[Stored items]
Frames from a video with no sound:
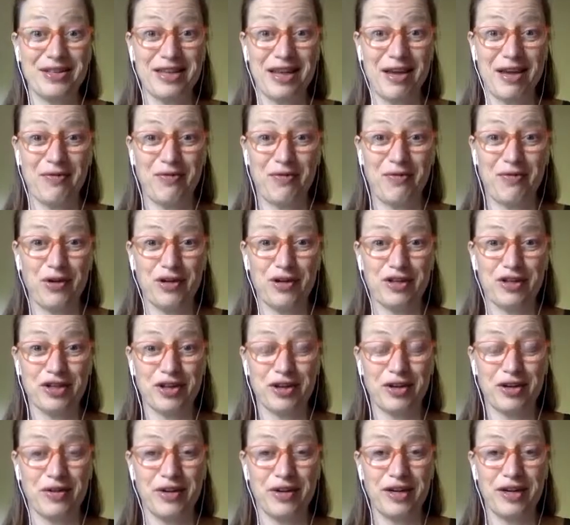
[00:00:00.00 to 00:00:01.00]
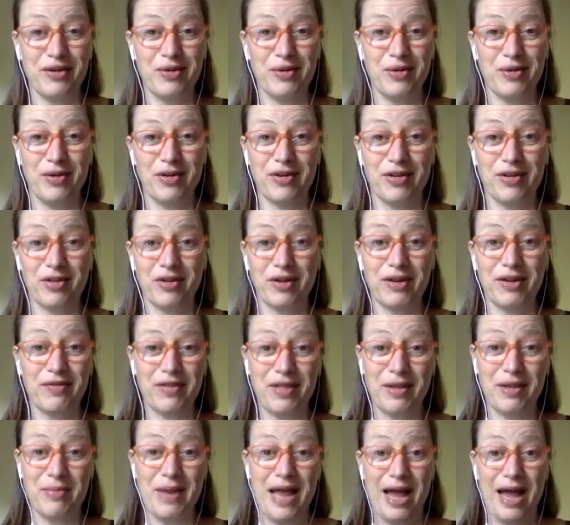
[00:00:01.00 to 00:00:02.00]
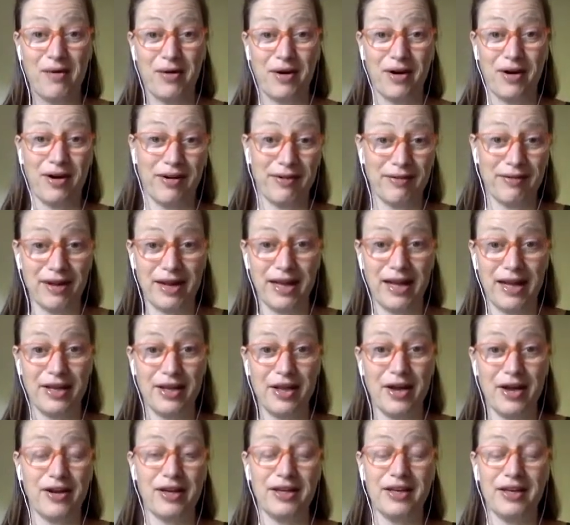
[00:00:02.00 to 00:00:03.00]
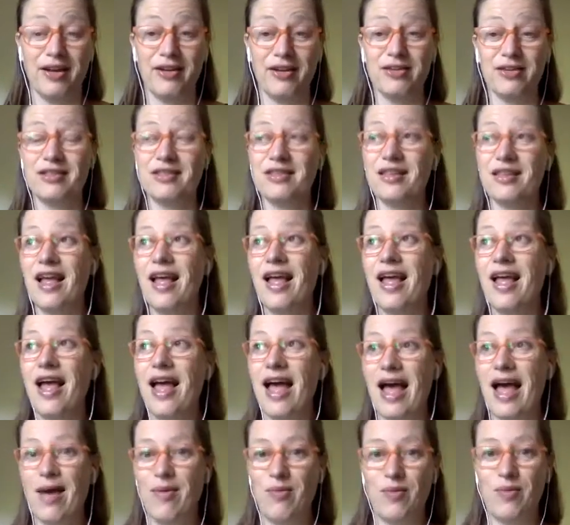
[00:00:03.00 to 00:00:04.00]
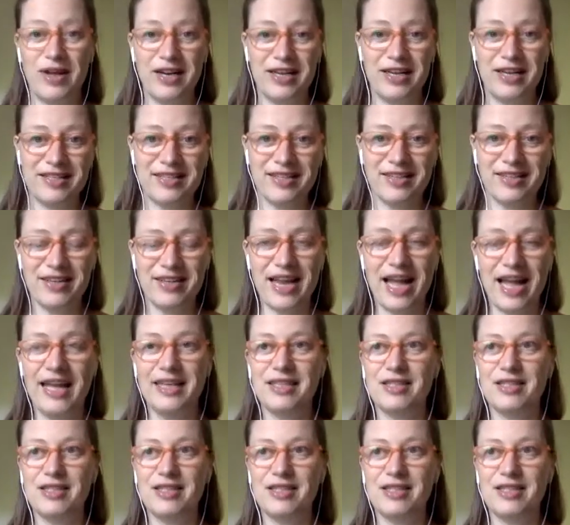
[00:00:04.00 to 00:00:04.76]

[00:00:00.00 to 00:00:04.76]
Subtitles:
I have 4 children three of them now are young adults. One is still in high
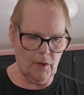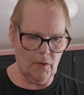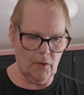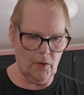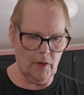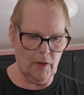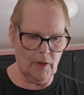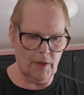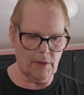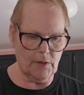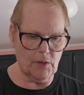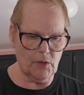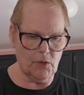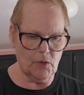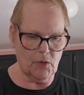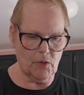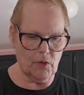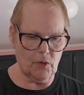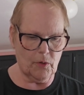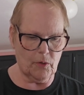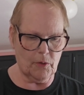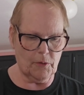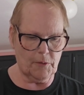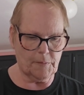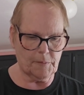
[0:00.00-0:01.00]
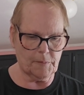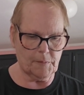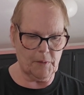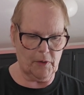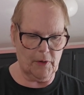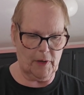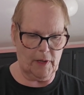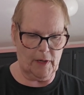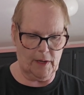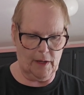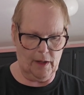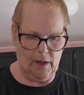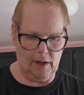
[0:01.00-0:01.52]
Okay, so, all
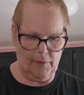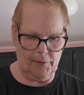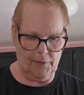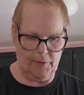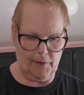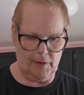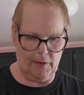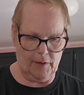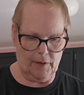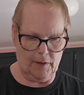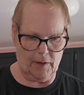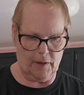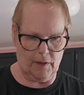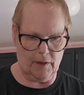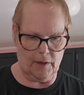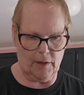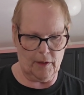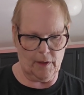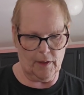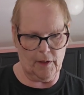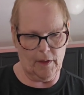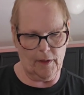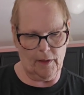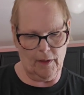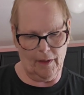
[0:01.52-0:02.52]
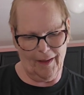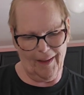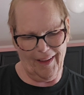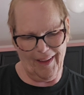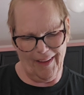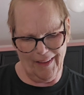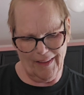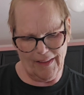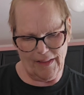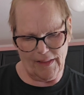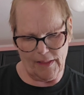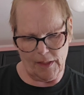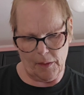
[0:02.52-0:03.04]
right, I got
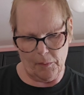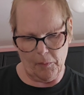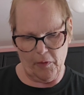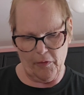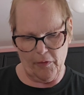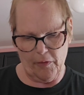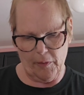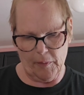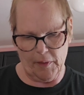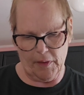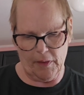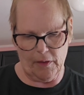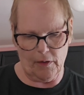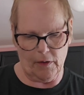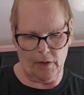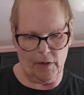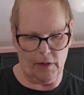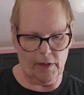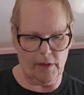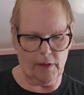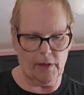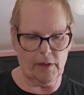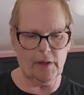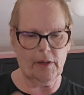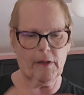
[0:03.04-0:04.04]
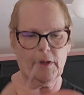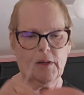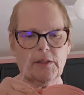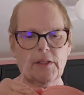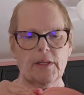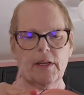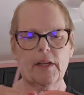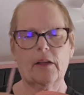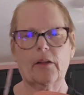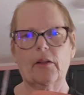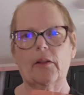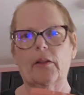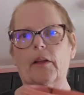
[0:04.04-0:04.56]
some of them in there. Here,
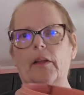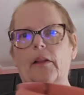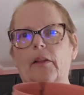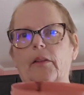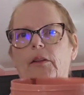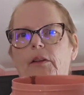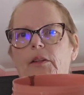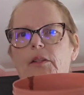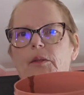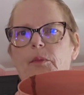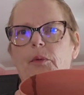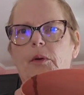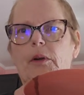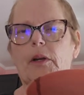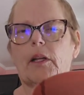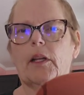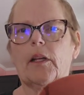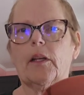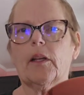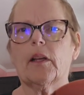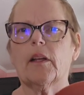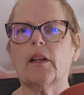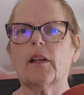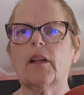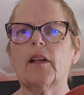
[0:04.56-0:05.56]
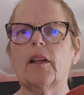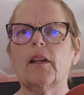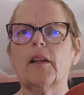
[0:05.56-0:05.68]
take a look. It looks pretty.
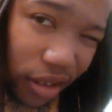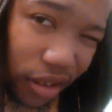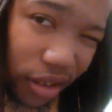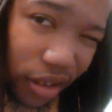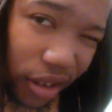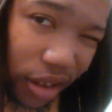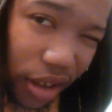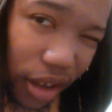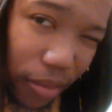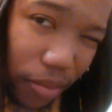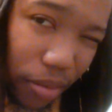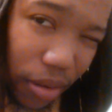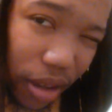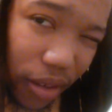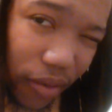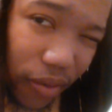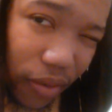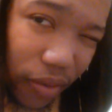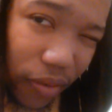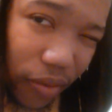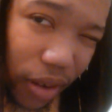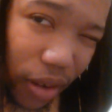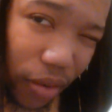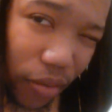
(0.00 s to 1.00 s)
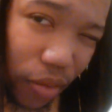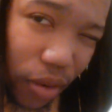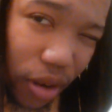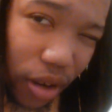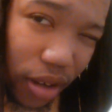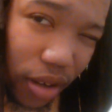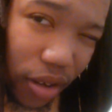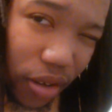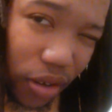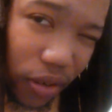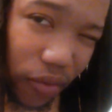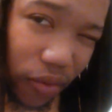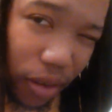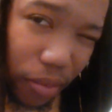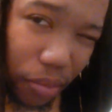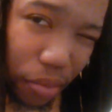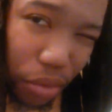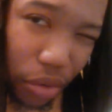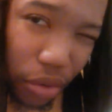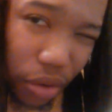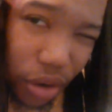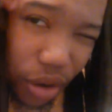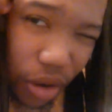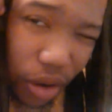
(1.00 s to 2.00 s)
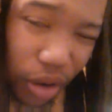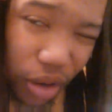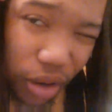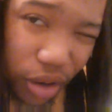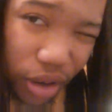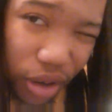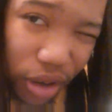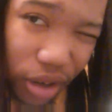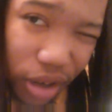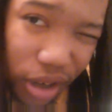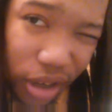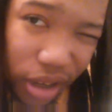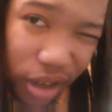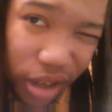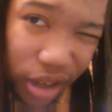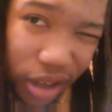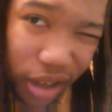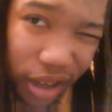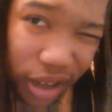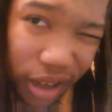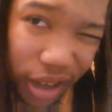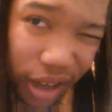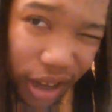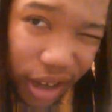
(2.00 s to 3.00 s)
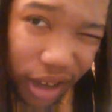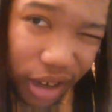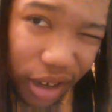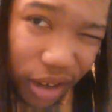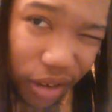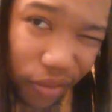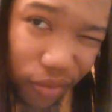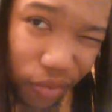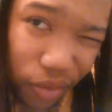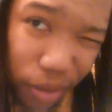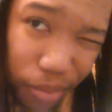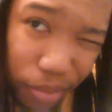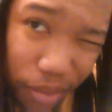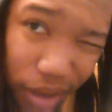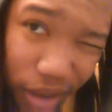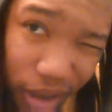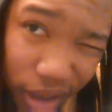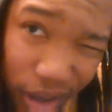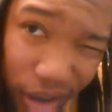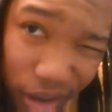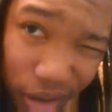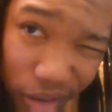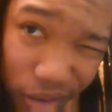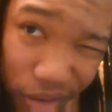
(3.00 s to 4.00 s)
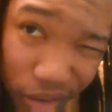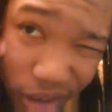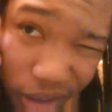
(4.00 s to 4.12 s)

Now, I believe if I wanted to, if I pull harder, I could rip that out.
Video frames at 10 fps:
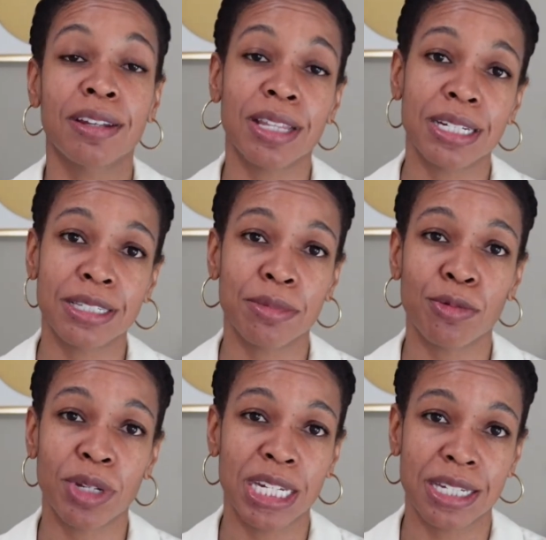Now, that doesn't
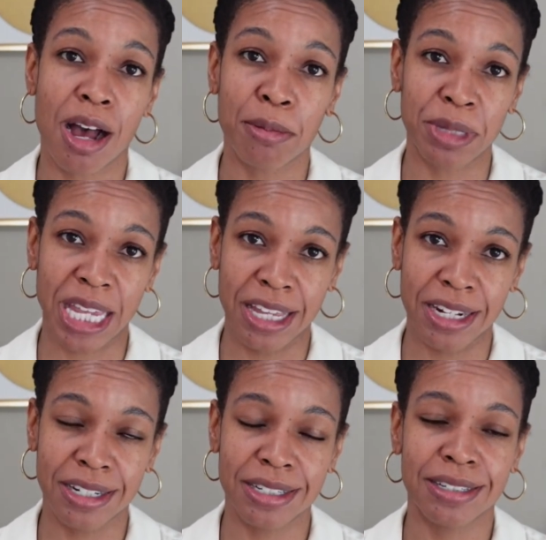mean we need to
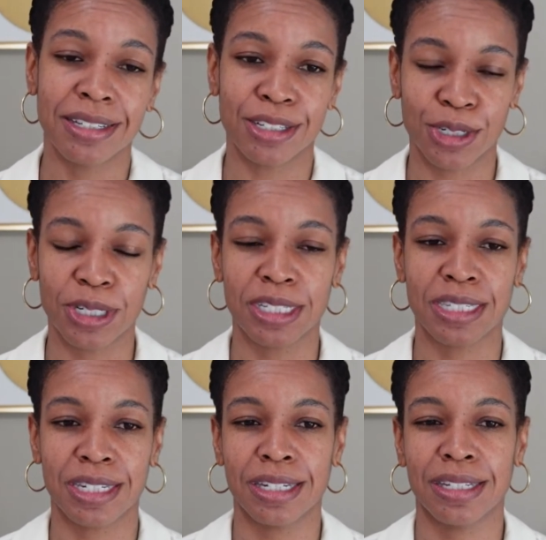complicate it. It's
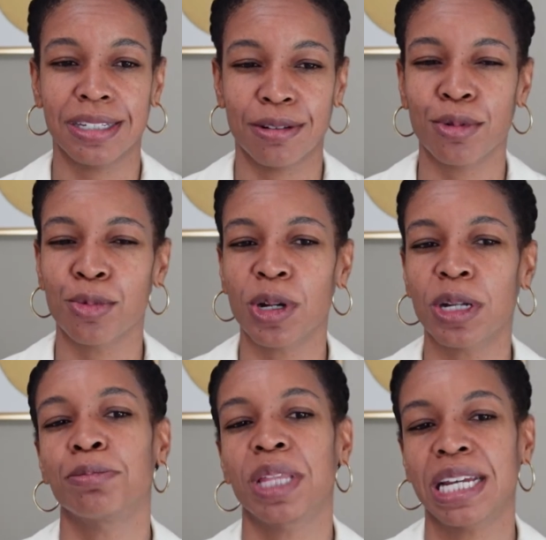just we're
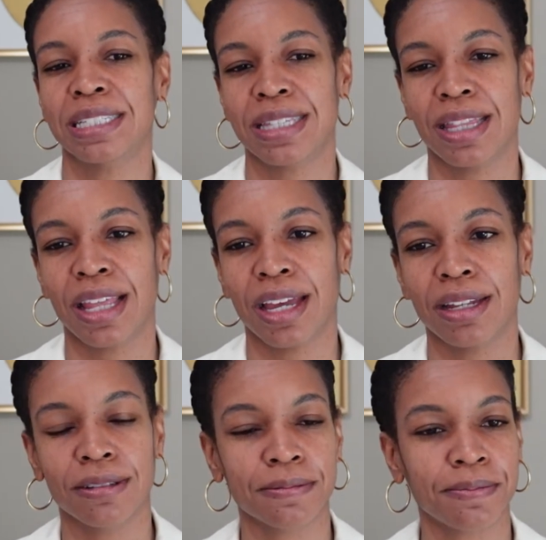more complex than
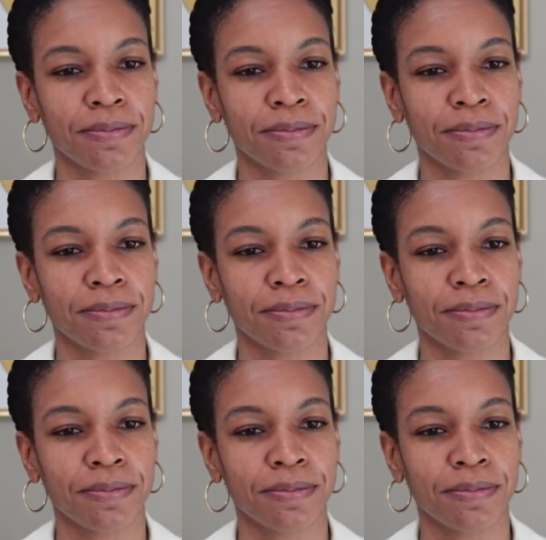that.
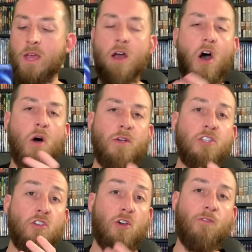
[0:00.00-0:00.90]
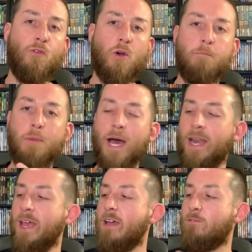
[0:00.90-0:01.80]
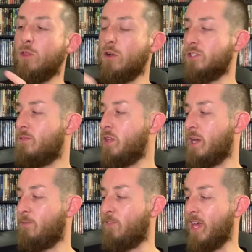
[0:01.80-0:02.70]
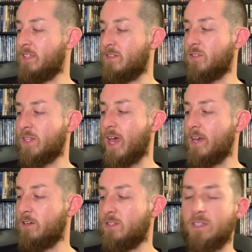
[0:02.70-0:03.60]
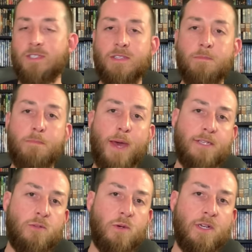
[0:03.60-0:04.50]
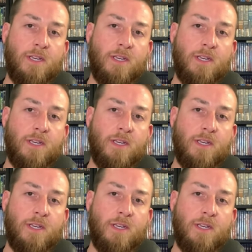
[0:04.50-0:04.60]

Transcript: always look for, but for those of you that are fans of sliders, this is the best we're going to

*To do*. Nothing should appear in the answer except the lines from the first line of the data through the line holding "(2.00 s to 3.00 s)", exactly as written, with pictures left out.

*Response*.
Frames from a video with no sound:
[00:00:00.00 to 00:00:01.00]
[00:00:01.00 to 00:00:02.00]
[00:00:02.00 to 00:00:03.00]
[00:00:03.00 to 00:00:04.00]
[00:00:04.00 to 00:00:04.76]

[00:00:00.00 to 00:00:04.76]
Subtitles:
I have 4 children three of them now are young adults. One is still in high
[0:00.00-0:01.00]
[0:01.00-0:01.52]
Okay, so, all
[0:01.52-0:02.52]
[0:02.52-0:03.04]
right, I got
[0:03.04-0:04.04]
[0:04.04-0:04.56]
some of them in there. Here,
[0:04.56-0:05.56]
[0:05.56-0:05.68]
take a look. It looks pretty.
(0.00 s to 1.00 s)
(1.00 s to 2.00 s)
(2.00 s to 3.00 s)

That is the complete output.